In short, you don’t pay tax on a loss, and when it comes to negative gearing, you may even be able to offset that loss against your income, thus reducing your taxable income. For those on a reasonably high tax rate, negative gearing can be a positive thing.  You can even claim on the depreciation in value of improvements made to the property whilst it is being rented, such as a new kitchen, or renovations.

Expenses you can claim

  1. Your borrowing costs – the administration costs to set up a home loan
  2. Interest payments – because only interest repayments, not principal are deductable, many investors choose interest only loans.
  3. Rates – Council and water rates
  4. Repairs and Maintenance – includes pest inspections as well as repairs made while the property is tenanted.
  5. Building and renovation construction costs – must be while property is tenanted or advertised for rent.
  6. Insurances – Landlords insurance on the property
  7. Body Corporate and Strata fees – for units, apartments or townhouses
  8. Bank Fees
  9. Land tax
  10. Property management fee
  11. Cleaning expenses
  12. Gardening and lawn maintenance

Who benefits the most from Negative gearing?

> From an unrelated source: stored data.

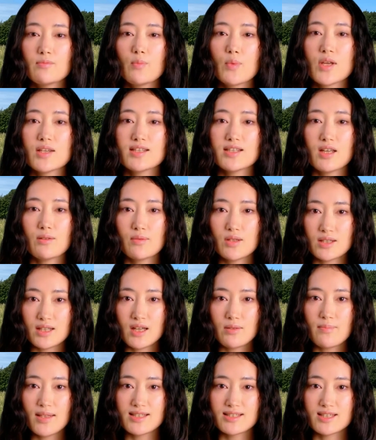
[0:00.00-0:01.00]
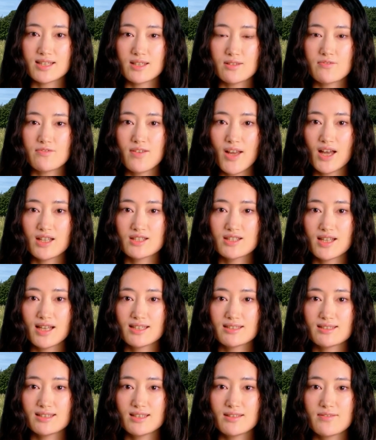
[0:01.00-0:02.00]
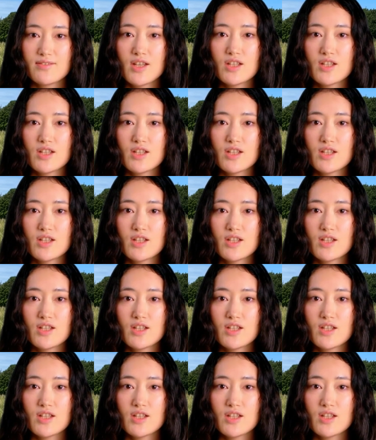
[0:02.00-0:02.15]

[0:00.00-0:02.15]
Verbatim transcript: When someone commits an infraction,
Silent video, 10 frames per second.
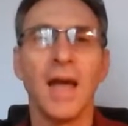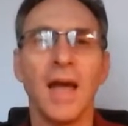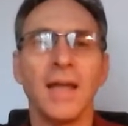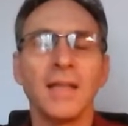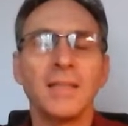
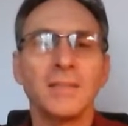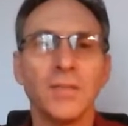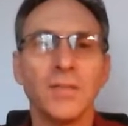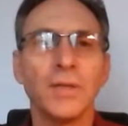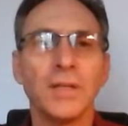and that is
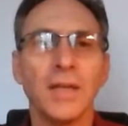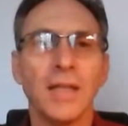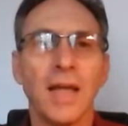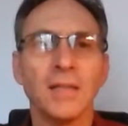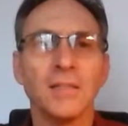the thing
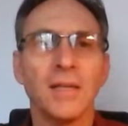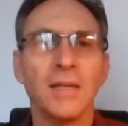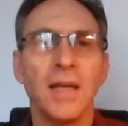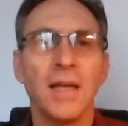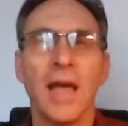that
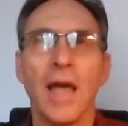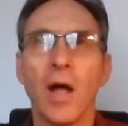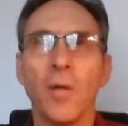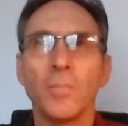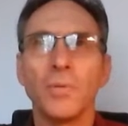actually
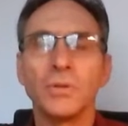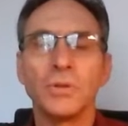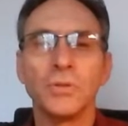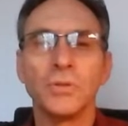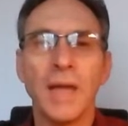help
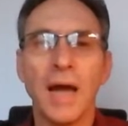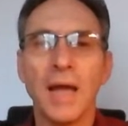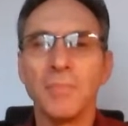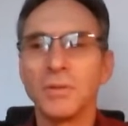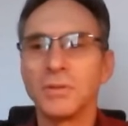you to be
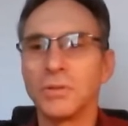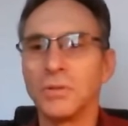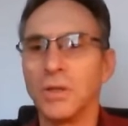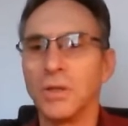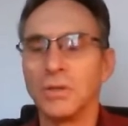able to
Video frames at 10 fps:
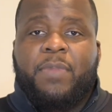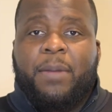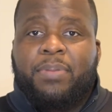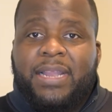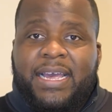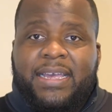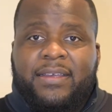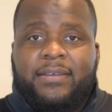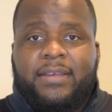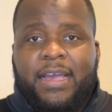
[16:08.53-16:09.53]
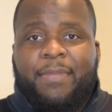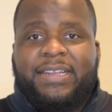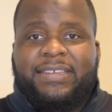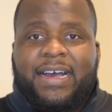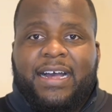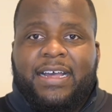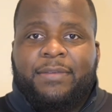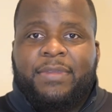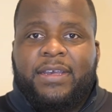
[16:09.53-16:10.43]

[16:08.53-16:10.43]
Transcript: my play and my time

Negative gearing is best suited to investors on a higher tax rate who stand to benefit the most from tax deductions (which are calculated on your marginal tax rate). The higher your tax rate, the bigger the benefit.

Negative gearing is also suitable for those who ultimately want to achieve a capital gain (a profit when they sell) rather than rental yield (income from renting your property). Low income earners or those seeking to make an income through rental are better to consider positive gearing.

A loss on paper but cashflow positive. How does that work?

Achieving a virtual loss but a real gain is the holy grail of property investing. To do that, you need to be across all the tax-deductible depreciation allowances, or have a financial adviser. The newer your property, the better the depreciation allowances, as they are calculated on the declining value of new items year on year, and capped at a specific time period. While they don’t actually cost you money, the decline in value on paper can make a massive difference to your tax return.

Real example

Imagine you have $15,000 in costs for your investment property, but only $10,000 in rent, you have made a $5,000 loss for the year. On a tax rate of 47%, you would get a benefit of $2,350 by offsetting your loss against your income, but on a tax rate of 19% you would only receive $950 in deductions.

Now, if you added in depreciation costs, which are simply declining value of new fixtures and not a tangible cost, of $8,000 on a new property (bringing your total losses to $13,000) the benefits for the higher tax bracket investor jumps to $6,110 compared to only $2,470 for the lower tax bracket.

Effectively the higher income earner has come out $1,110 in front once depreciation has been added in, while the lower income earner is still $2,530 behind after the initial tangible loss of $5,000.

It can be confusing, but if you are on a high tax rate, and looking for a long-term capital gain on your investment, it is worth speaking with a financial adviser to establish whether property investment would be right for you.